A distinctive feature of crypto lending platforms is their general availability, said Chen Limin, CFO and head of trading operations at ICB Fund. He explained that the ease and simplicity is due to blockchain technology, which eliminates intermediaries.

At the same time, there is no requirement to provide identity documents and there is no time spent on consideration of the application, the expert specified. According to him, this is possible due to collateral, which, as a rule, is 125% of the loan amount, but may vary depending on the volatility of an asset. To mitigate risk, a borrower can raise funds in stablecoins, Limin says.

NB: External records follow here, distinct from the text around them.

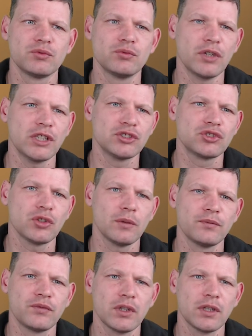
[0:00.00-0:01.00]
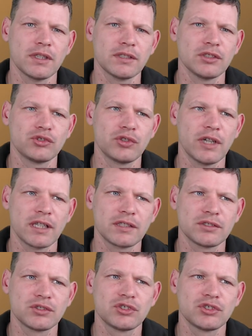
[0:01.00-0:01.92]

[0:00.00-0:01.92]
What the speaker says: rainstorm flooded the tracks,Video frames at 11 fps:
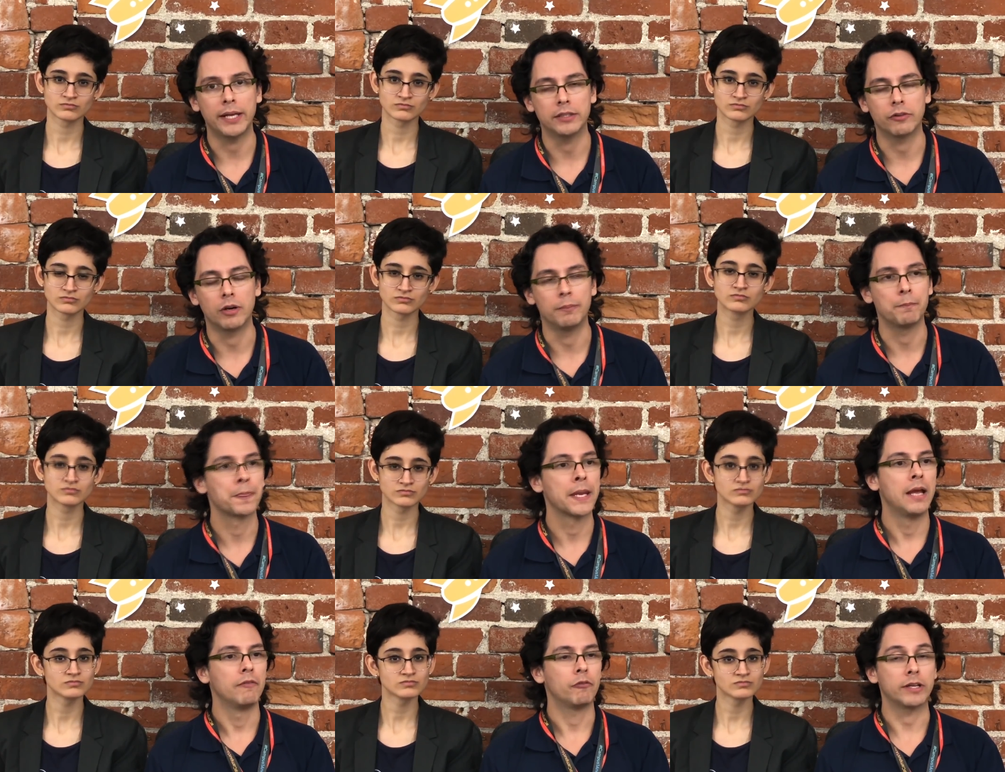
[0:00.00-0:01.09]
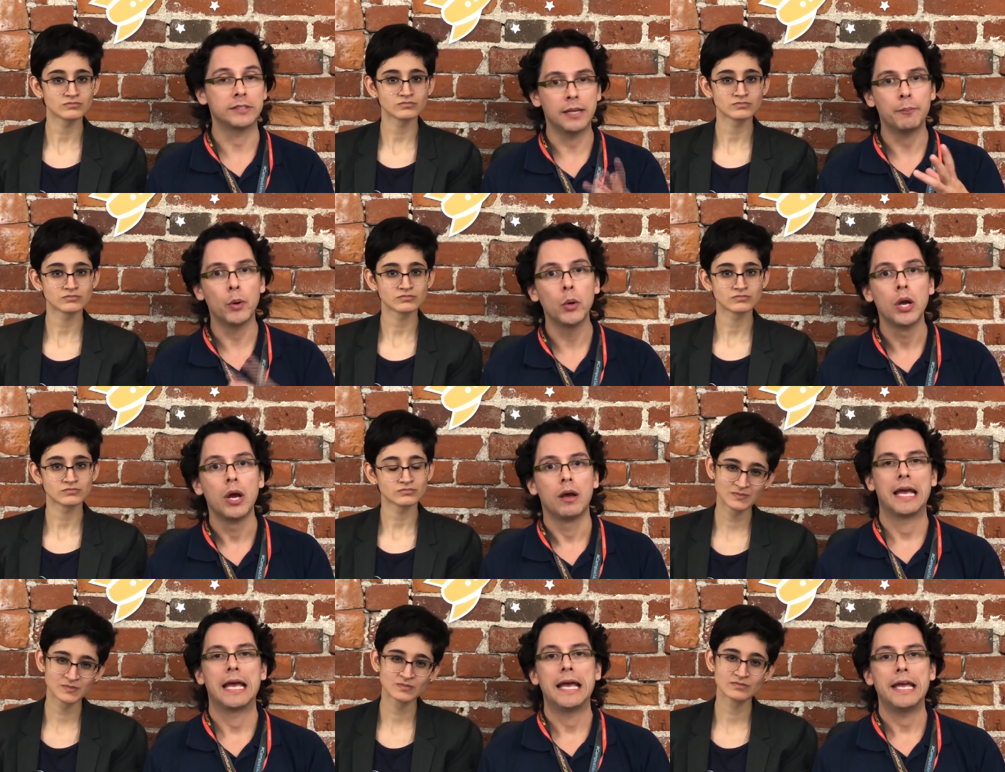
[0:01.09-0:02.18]
Speaker 1: platform. For example,
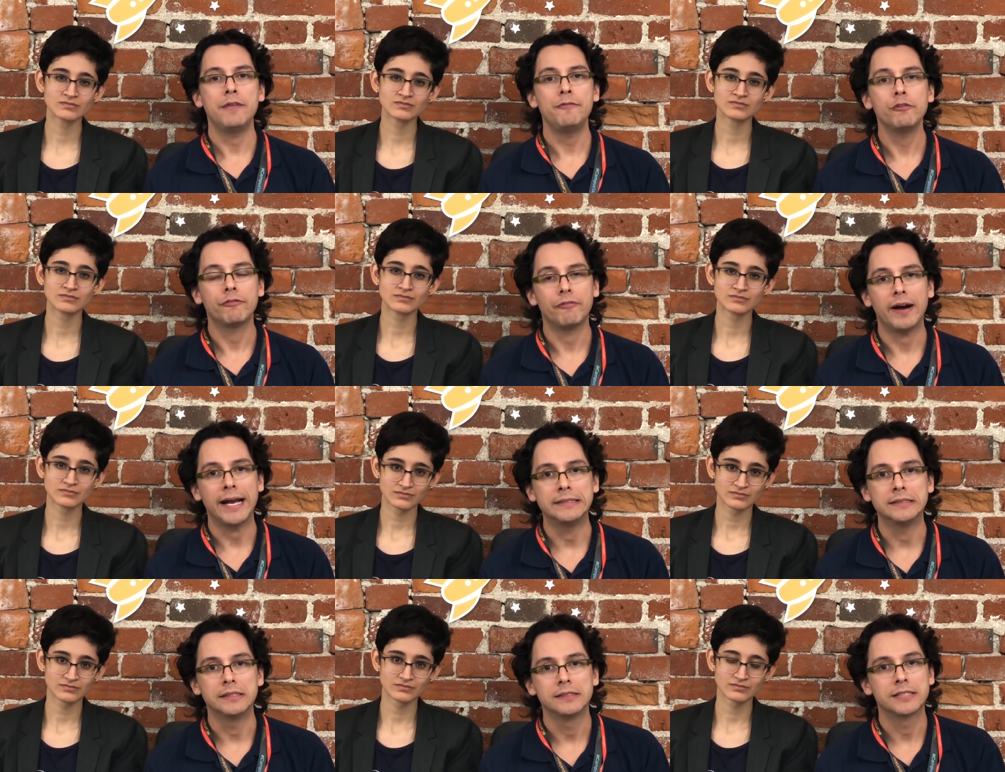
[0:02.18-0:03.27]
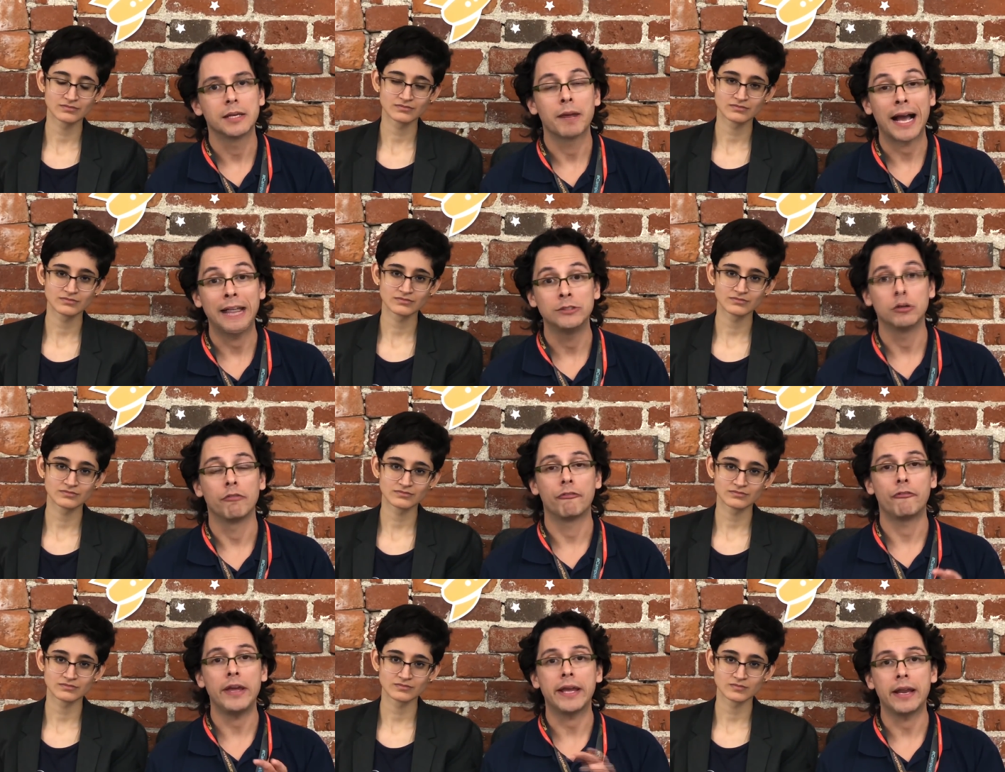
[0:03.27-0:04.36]
if you find some kind of
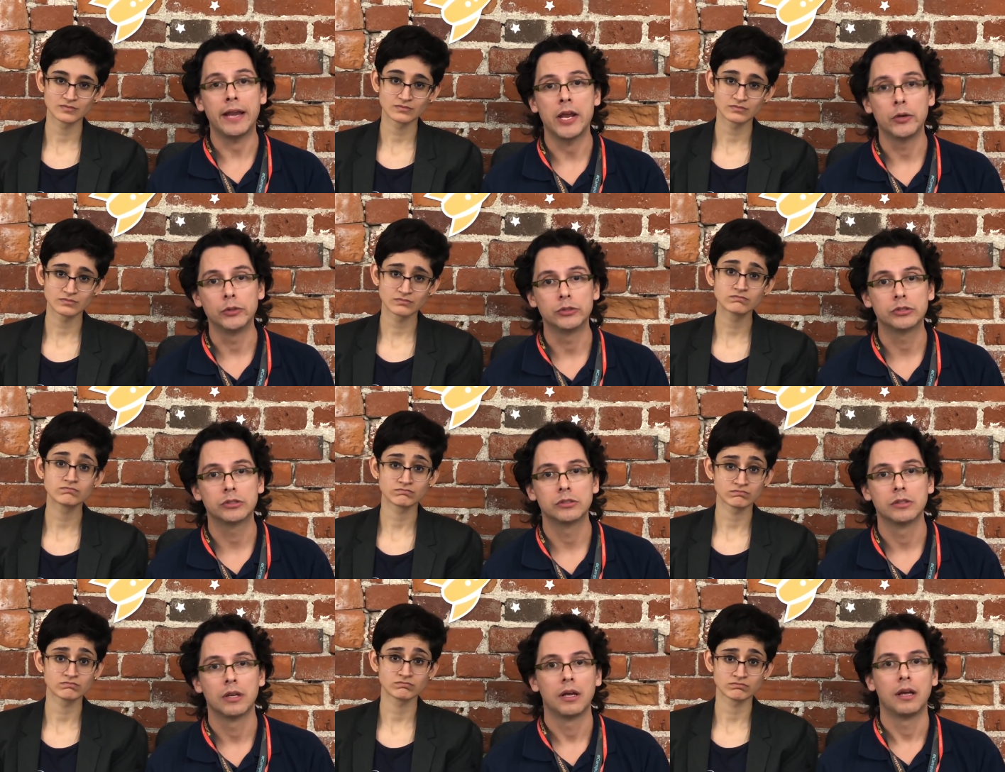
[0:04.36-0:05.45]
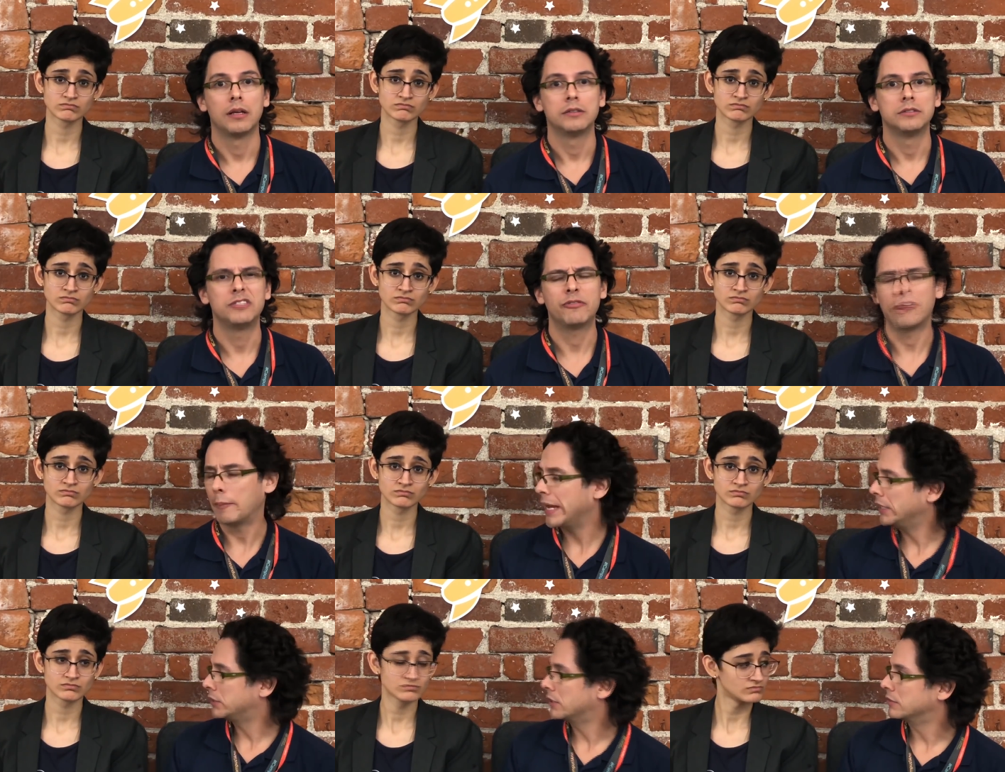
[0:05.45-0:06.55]
fake news,
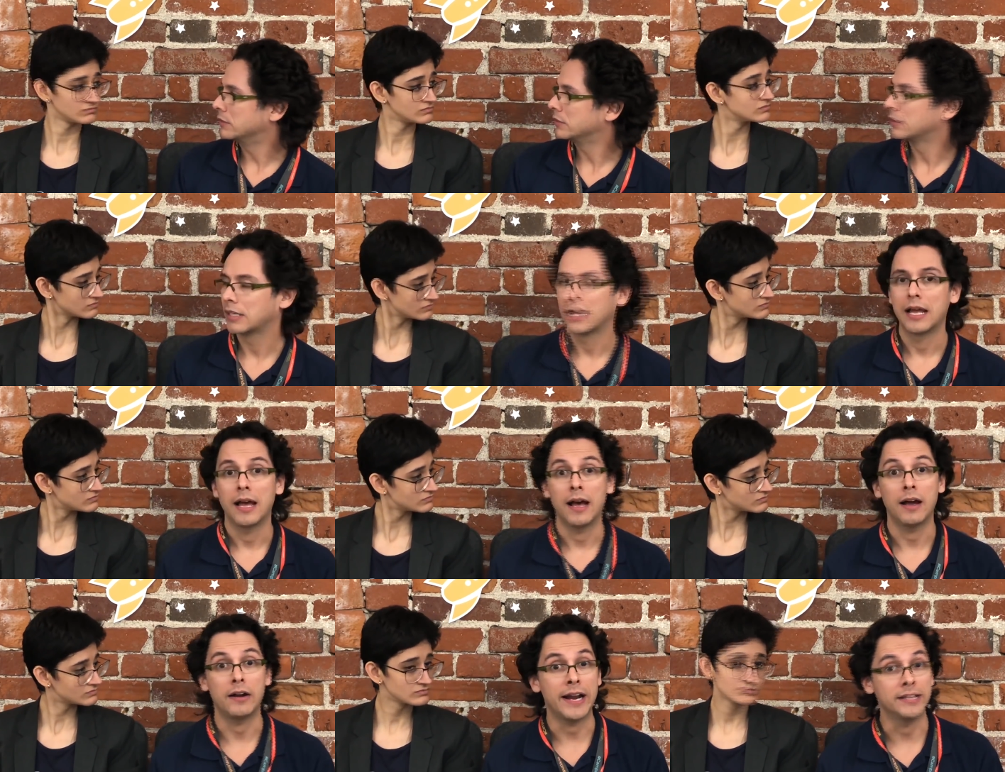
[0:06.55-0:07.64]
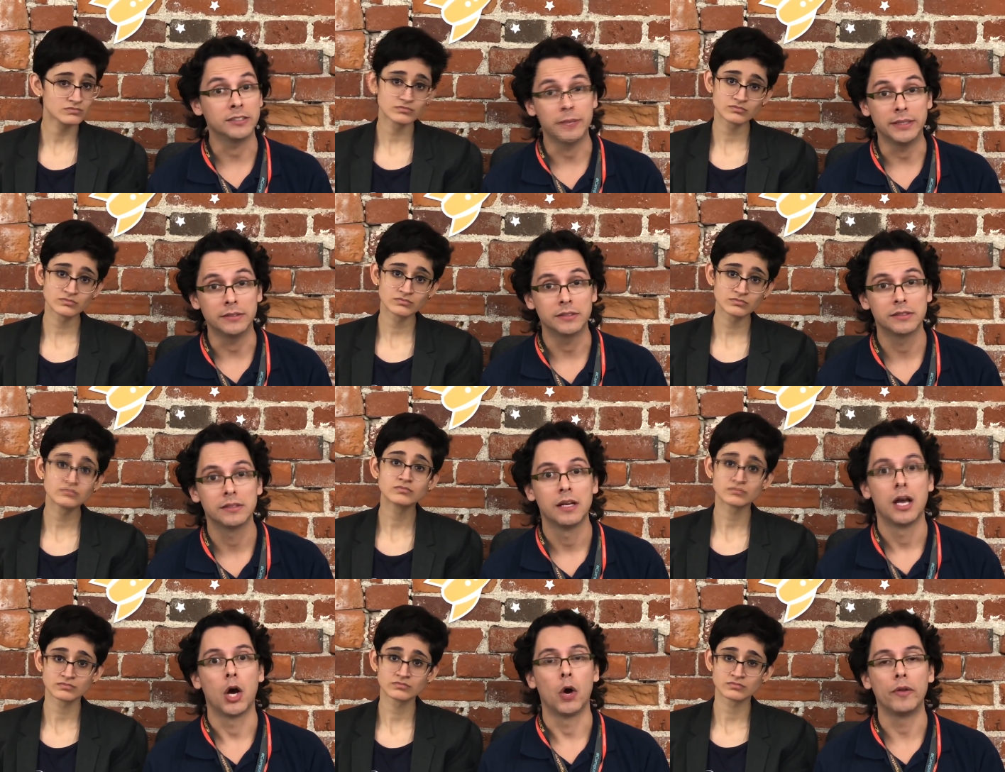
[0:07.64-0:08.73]
defamation, harassment
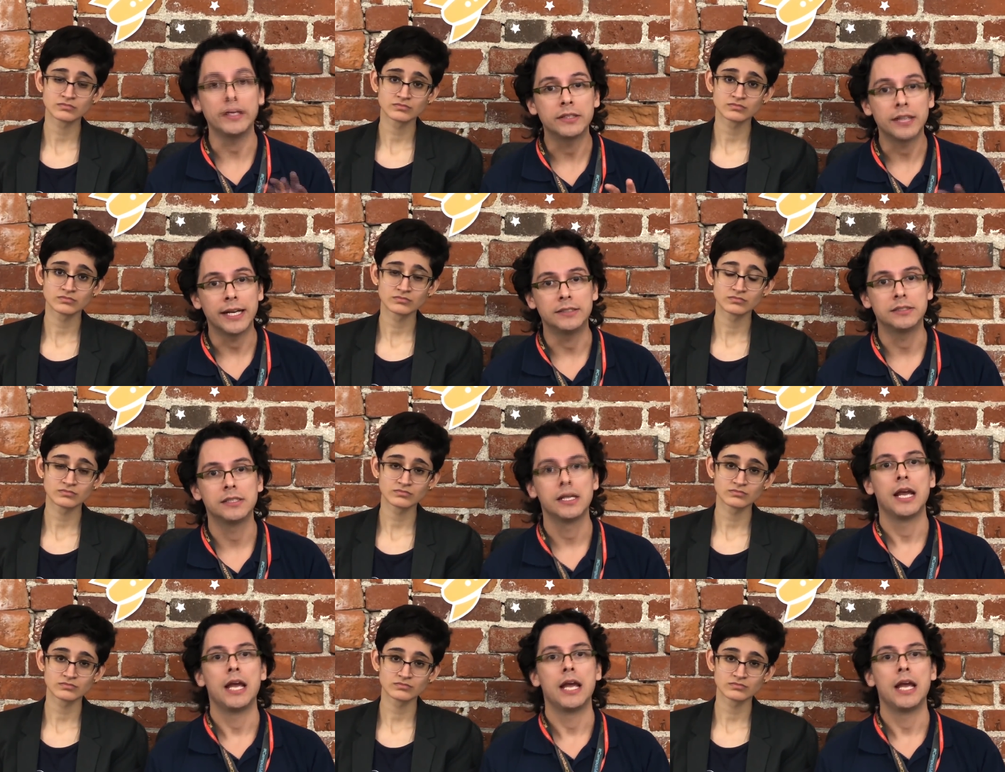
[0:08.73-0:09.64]
on the internet,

The expert added that crypto lending platforms today offer so-called instant loans: they assume the absence of collateral and the receipt and repayment of a loan within a single block (in Ethereum it is 13 seconds). The specialist noted that the amounts of such loans are significant. Instant loans can be used by large traders in arbitrage transactions (the larger the amount, the higher the potential earnings), he said. Limin also drew attention to the fact that such a tool is often used by attackers to carry out attacks on DeFi protocols.

“Instant loan attack” – this is the name given to a type of fraud, which is a hacking of crypto platforms with the help of a quick infusion and dumping of assets received from instant and unsecured lending services.

The most recent of these attacks were the $8.7 million Crema Finance protocol hacks and the $3.5 million attack on the Nirvana Finance protocol .

Domino Principle


As the practice of recent months has shown, crypto lending platforms may lose control over assets, Roman Nekrasov, co-founder of the ENCRY Foundation, warned. He explained this by the fact that users pledged their coins, receiving crypto lending platform tokens in exchange, which they then re-mortgaged again.

“Sometimes, due to such schemes with multi-stage remortgaging of tokens, users made a tenfold profit in a month. But in fact it was money out of thin air, out of a bubble,” the expert says.

He added that crypto lending platforms re-mortgaged the funds received from users in other lending protocols, thereby inflating the bubble even more. The collapse of Luna\UST became a trigger, breaking the chain of re-mortgaging funds from one protocol to another, the expert believes.

According to him, at some point, like dominoes, crypto lending platforms fell down, and users, in fear for the safety of their assets, rushed to withdraw coins from DeFi lending protocols. This caused liquidity problems for such protocols and provoked an avalanche of bankruptcies , Nekrasov is sure.

According to Nekrasov, these events will lead to a rethinking of crypto lending itself and clear the market of overly speculative decisions.